> Task prompt:
Only one span of the listing below should come back. It runs from the line with "[00:00:42.65]" through the line with "[00:00:44.15]", and each of its lines must be reproduced exactly.

> Records for the exercise:
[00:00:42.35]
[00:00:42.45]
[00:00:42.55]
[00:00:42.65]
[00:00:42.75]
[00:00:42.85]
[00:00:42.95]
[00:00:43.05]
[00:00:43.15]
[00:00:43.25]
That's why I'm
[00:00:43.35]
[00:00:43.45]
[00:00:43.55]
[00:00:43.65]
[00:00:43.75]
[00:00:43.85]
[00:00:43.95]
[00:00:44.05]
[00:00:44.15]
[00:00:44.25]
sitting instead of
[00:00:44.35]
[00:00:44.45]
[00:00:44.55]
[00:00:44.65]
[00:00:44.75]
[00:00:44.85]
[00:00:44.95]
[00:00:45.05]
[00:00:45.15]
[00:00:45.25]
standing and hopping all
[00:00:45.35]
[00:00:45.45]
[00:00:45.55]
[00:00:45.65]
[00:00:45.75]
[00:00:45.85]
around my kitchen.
* * *
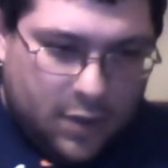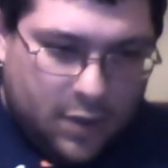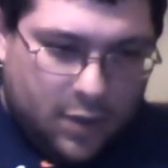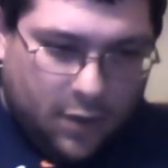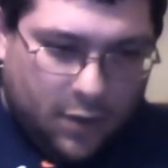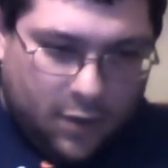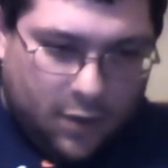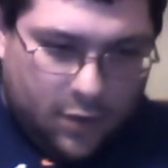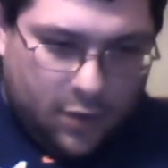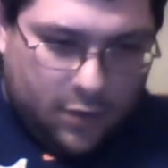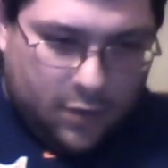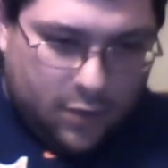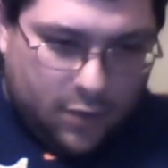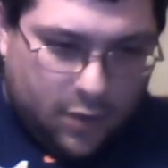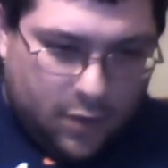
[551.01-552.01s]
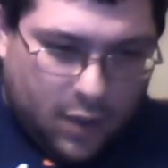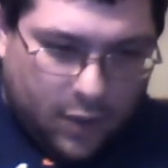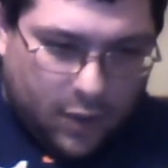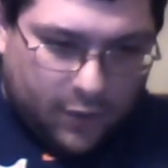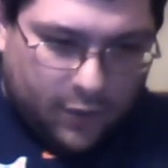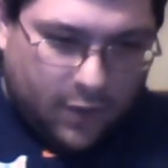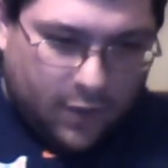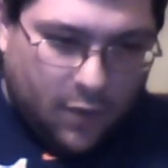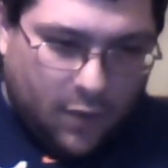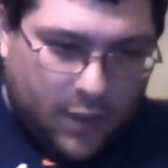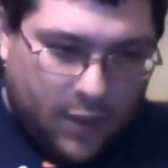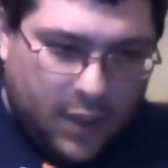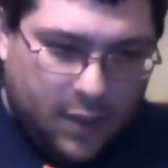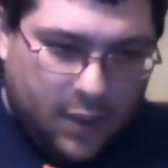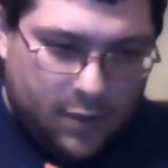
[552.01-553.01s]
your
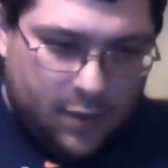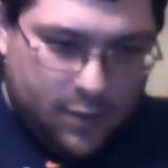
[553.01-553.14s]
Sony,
---
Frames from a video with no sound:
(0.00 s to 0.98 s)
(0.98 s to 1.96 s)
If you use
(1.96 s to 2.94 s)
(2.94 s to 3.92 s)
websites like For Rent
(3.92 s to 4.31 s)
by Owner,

> Task result:
[00:00:42.65]
[00:00:42.75]
[00:00:42.85]
[00:00:42.95]
[00:00:43.05]
[00:00:43.15]
[00:00:43.25]
That's why I'm
[00:00:43.35]
[00:00:43.45]
[00:00:43.55]
[00:00:43.65]
[00:00:43.75]
[00:00:43.85]
[00:00:43.95]
[00:00:44.05]
[00:00:44.15]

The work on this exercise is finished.